What this task involves: All lines from the one with "[0.00-1.00s]" through the final line below are to be reproduced exactly; omit the others.

Data:

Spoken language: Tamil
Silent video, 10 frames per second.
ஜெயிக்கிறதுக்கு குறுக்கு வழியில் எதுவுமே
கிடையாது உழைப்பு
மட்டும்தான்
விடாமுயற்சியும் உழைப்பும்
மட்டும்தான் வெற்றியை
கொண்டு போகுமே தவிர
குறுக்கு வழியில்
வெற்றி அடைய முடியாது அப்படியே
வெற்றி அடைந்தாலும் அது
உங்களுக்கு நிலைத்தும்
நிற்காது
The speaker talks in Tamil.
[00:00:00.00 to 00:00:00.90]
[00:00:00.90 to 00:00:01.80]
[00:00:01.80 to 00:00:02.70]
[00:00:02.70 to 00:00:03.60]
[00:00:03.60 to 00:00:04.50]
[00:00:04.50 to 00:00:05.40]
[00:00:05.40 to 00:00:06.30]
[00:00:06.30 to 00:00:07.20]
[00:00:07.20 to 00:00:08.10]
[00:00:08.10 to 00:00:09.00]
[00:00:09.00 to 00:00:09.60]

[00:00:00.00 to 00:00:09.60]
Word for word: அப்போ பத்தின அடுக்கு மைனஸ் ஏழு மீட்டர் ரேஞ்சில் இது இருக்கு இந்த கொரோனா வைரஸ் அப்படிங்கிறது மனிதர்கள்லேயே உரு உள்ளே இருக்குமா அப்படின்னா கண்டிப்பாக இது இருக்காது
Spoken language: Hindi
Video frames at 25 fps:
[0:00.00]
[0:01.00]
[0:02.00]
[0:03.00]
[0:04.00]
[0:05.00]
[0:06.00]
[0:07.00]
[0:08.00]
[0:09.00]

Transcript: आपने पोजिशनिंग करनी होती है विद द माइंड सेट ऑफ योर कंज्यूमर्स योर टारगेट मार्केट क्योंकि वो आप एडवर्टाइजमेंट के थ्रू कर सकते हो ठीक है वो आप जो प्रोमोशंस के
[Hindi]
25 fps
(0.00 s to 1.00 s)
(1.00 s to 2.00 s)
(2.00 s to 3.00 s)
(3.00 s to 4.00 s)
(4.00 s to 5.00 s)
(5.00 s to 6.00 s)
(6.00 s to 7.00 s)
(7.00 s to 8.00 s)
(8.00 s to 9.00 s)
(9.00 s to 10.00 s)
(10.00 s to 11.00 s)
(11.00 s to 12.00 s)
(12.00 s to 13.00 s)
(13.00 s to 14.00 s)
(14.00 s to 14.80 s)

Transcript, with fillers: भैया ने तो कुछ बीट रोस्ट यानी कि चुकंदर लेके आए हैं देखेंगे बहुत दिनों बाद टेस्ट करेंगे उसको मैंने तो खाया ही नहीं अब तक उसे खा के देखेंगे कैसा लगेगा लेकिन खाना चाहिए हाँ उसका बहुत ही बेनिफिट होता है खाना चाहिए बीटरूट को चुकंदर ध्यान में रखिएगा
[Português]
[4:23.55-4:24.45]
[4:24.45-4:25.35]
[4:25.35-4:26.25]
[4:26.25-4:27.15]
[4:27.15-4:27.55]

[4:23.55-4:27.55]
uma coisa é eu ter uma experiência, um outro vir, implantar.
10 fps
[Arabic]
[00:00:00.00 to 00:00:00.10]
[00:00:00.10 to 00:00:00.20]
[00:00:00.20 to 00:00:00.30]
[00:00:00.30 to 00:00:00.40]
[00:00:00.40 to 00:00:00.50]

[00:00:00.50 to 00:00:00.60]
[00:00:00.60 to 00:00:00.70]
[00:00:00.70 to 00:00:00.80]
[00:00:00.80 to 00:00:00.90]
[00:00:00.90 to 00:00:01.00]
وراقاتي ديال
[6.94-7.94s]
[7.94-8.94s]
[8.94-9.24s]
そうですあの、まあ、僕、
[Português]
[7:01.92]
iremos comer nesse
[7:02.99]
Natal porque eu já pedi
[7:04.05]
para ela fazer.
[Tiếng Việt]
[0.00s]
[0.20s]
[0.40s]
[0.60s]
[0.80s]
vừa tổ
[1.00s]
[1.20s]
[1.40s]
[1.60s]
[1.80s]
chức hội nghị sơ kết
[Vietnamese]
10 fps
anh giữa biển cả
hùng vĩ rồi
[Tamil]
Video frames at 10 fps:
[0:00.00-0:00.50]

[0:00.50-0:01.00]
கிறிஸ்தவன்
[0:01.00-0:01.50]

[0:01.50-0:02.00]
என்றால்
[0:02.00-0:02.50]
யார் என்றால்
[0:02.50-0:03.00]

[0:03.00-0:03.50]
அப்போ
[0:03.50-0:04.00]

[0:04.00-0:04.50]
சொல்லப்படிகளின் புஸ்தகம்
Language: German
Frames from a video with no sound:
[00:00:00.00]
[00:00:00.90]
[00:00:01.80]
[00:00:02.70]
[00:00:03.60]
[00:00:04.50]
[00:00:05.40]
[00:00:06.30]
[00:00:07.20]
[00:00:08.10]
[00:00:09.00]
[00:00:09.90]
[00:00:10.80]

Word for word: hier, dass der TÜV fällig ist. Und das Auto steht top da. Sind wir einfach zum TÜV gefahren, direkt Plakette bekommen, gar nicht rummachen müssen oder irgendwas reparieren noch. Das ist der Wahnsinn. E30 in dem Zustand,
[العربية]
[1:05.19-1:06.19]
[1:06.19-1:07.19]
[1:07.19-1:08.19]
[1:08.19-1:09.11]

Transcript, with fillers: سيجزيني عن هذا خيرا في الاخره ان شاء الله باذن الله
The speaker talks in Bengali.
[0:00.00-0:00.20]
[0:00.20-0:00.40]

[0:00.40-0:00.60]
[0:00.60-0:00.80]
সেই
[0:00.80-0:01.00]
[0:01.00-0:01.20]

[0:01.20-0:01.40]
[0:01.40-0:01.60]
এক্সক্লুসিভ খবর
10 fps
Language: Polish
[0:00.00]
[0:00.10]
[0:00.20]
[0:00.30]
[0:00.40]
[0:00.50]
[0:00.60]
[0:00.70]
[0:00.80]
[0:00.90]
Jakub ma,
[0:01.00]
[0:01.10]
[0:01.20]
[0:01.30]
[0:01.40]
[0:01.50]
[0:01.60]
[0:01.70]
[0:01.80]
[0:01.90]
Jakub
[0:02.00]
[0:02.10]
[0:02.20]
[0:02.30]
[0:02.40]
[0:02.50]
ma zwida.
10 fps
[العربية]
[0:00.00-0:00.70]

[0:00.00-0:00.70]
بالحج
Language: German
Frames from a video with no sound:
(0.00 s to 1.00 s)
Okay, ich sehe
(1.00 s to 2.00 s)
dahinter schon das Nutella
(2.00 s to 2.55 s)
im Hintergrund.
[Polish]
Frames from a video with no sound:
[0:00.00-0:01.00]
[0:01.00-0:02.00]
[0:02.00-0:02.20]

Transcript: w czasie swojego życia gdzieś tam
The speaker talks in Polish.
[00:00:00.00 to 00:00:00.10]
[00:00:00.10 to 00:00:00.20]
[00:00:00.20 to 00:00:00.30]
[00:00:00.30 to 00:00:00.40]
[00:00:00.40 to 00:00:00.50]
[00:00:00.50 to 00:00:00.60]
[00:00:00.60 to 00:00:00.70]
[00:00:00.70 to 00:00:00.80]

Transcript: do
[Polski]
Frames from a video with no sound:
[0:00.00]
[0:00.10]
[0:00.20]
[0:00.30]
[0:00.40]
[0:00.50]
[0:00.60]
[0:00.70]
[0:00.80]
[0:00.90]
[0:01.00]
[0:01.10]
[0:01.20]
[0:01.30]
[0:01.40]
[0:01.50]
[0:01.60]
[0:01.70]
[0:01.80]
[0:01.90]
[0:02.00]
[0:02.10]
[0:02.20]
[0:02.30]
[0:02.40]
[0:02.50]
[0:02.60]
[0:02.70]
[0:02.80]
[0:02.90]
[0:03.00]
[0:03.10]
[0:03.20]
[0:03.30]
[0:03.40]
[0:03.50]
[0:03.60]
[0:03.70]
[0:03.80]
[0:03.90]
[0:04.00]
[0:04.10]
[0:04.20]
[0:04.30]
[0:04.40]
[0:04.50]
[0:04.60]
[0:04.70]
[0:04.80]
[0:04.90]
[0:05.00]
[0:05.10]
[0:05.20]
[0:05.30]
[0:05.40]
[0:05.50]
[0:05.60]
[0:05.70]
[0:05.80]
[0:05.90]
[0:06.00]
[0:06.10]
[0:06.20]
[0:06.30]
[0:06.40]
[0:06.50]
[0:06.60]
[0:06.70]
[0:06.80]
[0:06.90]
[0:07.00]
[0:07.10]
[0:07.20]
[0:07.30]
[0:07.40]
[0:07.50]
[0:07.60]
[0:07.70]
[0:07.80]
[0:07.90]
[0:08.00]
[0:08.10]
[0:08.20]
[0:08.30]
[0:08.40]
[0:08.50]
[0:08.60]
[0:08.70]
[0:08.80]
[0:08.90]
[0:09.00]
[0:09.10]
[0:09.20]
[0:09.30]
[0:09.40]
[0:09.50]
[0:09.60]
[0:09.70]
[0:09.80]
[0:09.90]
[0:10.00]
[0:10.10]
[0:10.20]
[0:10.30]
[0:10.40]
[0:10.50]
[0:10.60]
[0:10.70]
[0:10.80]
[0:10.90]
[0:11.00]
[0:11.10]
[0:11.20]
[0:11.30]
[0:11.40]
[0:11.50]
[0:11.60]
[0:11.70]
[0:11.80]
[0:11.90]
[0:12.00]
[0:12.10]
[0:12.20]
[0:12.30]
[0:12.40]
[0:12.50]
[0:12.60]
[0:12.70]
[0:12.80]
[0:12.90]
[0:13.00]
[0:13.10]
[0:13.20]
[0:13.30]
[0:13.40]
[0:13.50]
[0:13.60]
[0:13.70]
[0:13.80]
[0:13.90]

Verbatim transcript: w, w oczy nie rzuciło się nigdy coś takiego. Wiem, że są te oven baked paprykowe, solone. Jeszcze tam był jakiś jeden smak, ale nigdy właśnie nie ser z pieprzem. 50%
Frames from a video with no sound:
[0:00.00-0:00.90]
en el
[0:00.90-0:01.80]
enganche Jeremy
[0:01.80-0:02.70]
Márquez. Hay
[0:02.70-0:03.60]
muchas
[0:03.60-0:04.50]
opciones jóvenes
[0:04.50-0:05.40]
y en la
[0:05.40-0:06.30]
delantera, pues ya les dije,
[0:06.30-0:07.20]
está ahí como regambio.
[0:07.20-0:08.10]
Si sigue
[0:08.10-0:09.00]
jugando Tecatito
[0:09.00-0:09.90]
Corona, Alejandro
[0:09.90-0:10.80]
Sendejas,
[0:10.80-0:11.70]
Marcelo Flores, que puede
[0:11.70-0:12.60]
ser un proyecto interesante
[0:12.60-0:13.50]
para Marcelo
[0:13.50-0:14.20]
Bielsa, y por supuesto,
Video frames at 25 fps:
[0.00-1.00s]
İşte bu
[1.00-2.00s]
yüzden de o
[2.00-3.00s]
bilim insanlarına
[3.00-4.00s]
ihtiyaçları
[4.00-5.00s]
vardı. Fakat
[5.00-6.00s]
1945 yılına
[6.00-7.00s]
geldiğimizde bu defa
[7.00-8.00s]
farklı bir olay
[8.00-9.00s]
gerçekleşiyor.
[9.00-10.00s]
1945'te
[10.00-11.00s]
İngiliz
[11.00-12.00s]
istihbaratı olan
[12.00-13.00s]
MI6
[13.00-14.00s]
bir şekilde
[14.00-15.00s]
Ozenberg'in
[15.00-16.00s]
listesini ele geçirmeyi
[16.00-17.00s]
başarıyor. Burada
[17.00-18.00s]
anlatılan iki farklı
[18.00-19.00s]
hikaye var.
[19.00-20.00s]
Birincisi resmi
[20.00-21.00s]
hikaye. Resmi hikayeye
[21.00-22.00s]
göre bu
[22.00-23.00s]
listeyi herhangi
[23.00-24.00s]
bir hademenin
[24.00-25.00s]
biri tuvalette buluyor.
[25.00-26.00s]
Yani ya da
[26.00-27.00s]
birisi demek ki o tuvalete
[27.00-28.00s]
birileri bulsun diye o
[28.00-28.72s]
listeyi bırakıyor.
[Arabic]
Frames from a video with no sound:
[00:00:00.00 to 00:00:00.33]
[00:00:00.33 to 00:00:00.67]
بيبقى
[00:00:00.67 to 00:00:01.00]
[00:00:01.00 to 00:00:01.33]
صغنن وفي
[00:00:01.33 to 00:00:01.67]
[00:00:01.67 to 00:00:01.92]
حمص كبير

Exercise result:
[0.00-1.00s]
İşte bu
[1.00-2.00s]
yüzden de o
[2.00-3.00s]
bilim insanlarına
[3.00-4.00s]
ihtiyaçları
[4.00-5.00s]
vardı. Fakat
[5.00-6.00s]
1945 yılına
[6.00-7.00s]
geldiğimizde bu defa
[7.00-8.00s]
farklı bir olay
[8.00-9.00s]
gerçekleşiyor.
[9.00-10.00s]
1945'te
[10.00-11.00s]
İngiliz
[11.00-12.00s]
istihbaratı olan
[12.00-13.00s]
MI6
[13.00-14.00s]
bir şekilde
[14.00-15.00s]
Ozenberg'in
[15.00-16.00s]
listesini ele geçirmeyi
[16.00-17.00s]
başarıyor. Burada
[17.00-18.00s]
anlatılan iki farklı
[18.00-19.00s]
hikaye var.
[19.00-20.00s]
Birincisi resmi
[20.00-21.00s]
hikaye. Resmi hikayeye
[21.00-22.00s]
göre bu
[22.00-23.00s]
listeyi herhangi
[23.00-24.00s]
bir hademenin
[24.00-25.00s]
biri tuvalette buluyor.
[25.00-26.00s]
Yani ya da
[26.00-27.00s]
birisi demek ki o tuvalete
[27.00-28.00s]
birileri bulsun diye o
[28.00-28.72s]
listeyi bırakıyor.
[Arabic]
Frames from a video with no sound:
[00:00:00.00 to 00:00:00.33]
[00:00:00.33 to 00:00:00.67]
بيبقى
[00:00:00.67 to 00:00:01.00]
[00:00:01.00 to 00:00:01.33]
صغنن وفي
[00:00:01.33 to 00:00:01.67]
[00:00:01.67 to 00:00:01.92]
حمص كبير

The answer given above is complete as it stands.